Analysis of rings lacking silencers. Samples were prepared from strain THC40, which was transformed with pRS415-RecR and either pSIR3-HA or pRS416. P2 pellets were obtained in RI buffer containing either 100 mM KCl and 20% glycerol (a) or 150 mM KCl and 10% glycerol (b). Enzymes corresponding to unique sites in rA1A2 were used (see Fig. 1 for map and legend). (c) Topoisomer distributions of uncut samples were determined by using electrophoresis in buffer containing 2.0 μg/ml chloroquine.

Figure 6

Association of Sir3p with rings lacking silencers. Samples were obtained from strains described in Fig. 2. An anti-HA antibody was used to detect epitope-tagged Sir3p. (a) Resupended P2 preparations were subjected to Western blot analysis. Mobility of size markers is shown at left, in kDa.

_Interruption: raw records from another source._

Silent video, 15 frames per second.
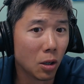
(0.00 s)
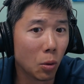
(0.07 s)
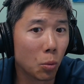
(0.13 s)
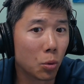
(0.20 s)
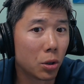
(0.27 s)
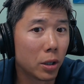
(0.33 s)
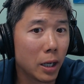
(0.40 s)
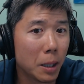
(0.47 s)

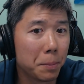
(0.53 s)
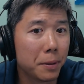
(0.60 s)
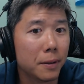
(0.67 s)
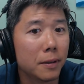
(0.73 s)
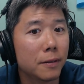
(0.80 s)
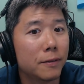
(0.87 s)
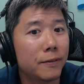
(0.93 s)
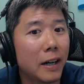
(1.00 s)
we're up
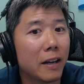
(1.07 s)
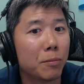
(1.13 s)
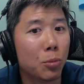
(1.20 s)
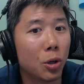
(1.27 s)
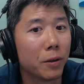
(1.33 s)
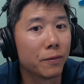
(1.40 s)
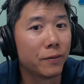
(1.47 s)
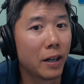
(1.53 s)

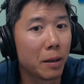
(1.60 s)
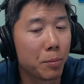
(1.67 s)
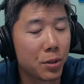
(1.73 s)
5.5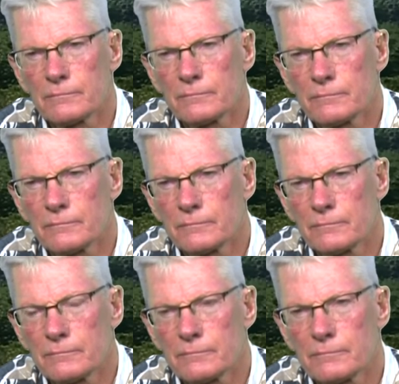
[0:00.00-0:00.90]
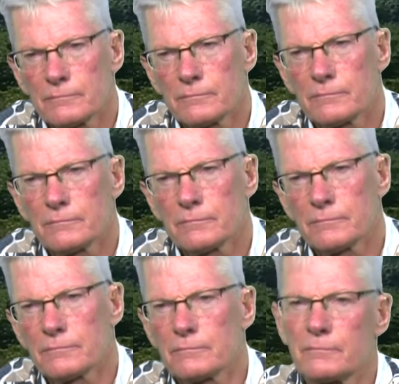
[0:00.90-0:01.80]

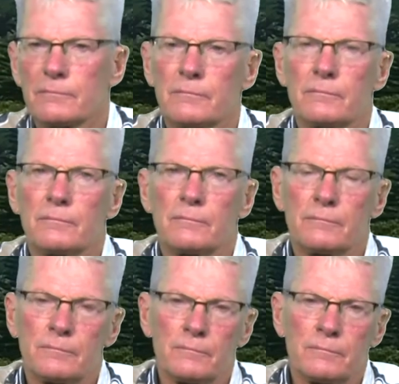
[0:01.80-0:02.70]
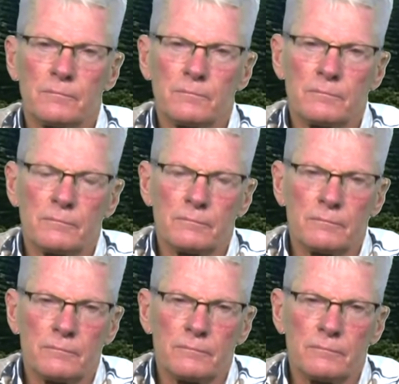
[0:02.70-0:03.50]
[no speech]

Approximately equal amounts of protein were loaded in each lane, as judged by comparing the levels of a 71-kDa crosshybridizing species. wce, whole-cell extract of strain in lane 1. (b) Resuspended P2 preparations were subjected to immunoprecipitation by anti-HA antibody and PCR analysis of precipitates. Strain THC9 transformed with pSIR3-HA was used for panels 1 and 3. Strain THC16 transformed with pSIR3-HA was used for panel 2. PCR primers were specific for the circular form of the rKWD50N excision cassette (panels 1 and 2) or pSIR3-HA (panel 3). Lanes 1, 4, and 7 were PCR products of resuspended P2. Lanes 2, 5, and 8 and 3, 6, and 9 were PCR products of immunoprecipitations performed with or without anti-HA antibody, respectively.